O presidente da Câmara, Hugo Motta (Republicanos-PB), disse há pouco que reabrir o debate sobre anistia aos envolvidos nos atos de 8 de Janeiro seria um “desserviço” ao Brasil. “Quero dizer de antemão que essa discussão não entrará na Câmara dos Deputados”, afirmou em entrevista ao site Metrópoles.
Para Motta, o tema foi “superado” com a aprovação do PL da Dosimetria pelo Congresso, em dezembro, posteriormente vetado por Lula (PT) em janeiro.
O presidente da Casa baixa afirmou que o texto aprovado foi “o possível a ser construído” e que caberá ao presidente do Congresso, Davi Alcolumbre (União-AP), definir a data para análise do veto.

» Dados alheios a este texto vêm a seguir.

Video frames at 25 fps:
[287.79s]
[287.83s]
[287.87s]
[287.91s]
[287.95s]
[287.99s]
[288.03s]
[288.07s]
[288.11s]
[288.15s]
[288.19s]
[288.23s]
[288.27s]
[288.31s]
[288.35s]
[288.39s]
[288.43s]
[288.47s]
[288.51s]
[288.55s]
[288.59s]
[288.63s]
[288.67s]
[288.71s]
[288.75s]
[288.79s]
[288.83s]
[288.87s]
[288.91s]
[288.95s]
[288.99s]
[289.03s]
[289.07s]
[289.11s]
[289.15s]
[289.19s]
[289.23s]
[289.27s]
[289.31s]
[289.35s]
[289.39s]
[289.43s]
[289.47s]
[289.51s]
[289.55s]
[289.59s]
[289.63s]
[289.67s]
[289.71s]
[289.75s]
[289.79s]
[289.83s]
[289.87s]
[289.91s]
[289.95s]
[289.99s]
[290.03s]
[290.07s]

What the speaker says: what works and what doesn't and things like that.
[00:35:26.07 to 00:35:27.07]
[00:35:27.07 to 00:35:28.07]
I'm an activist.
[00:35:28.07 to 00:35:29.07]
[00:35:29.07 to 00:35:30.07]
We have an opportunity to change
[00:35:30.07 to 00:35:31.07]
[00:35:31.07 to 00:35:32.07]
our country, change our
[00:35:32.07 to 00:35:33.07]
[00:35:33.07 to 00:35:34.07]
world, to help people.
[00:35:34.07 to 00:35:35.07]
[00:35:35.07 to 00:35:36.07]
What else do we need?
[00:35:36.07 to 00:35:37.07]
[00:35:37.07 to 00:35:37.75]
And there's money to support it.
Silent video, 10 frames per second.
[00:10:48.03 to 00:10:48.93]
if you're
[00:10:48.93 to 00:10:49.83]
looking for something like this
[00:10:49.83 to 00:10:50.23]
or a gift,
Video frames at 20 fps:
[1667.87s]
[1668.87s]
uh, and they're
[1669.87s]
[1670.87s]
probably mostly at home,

“Eu penso que toda a imprensa pode acompanhar o debate feito acerca dessa matéria, e ali está aquilo que foi possível ser construído do ponto de vista legislativo, em respeito ao próprio julgamento e à posição do STF, e à construção política interna dentro dessa viabilidade”, disse Motta na entrevista ao site.
O comunicado do veto de Lula foi enviado ao Congresso em 12 de janeiro. Pela regra, vetos presidenciais passam a sobrestar a pauta após 30 dias sem deliberação.
A partir de 4 de março, caso não seja apreciado, o veto ao PL da Dosimetria trava a pauta do Congresso e impede a votação de outras matérias. Para ser derrubado, é necessário o apoio de 257 deputados e 41 senadores.
PL da Dosimetria
A proposta prevê redução de penas, e não anistia, para Jair Bolsonaro (PL), aliados e aos patriotas do 8 de Janeiro. Pelo projeto, o ex-presidente, condenado a 27 anos e 3 meses pelo STF na suposta “trama golpista”, cumpriria apenas 2 anos e 4 meses em regime fechado.
O texto também permite a soltura de todos os presos e monitorados por tornozeleira eletrônica envolvidos nos atos.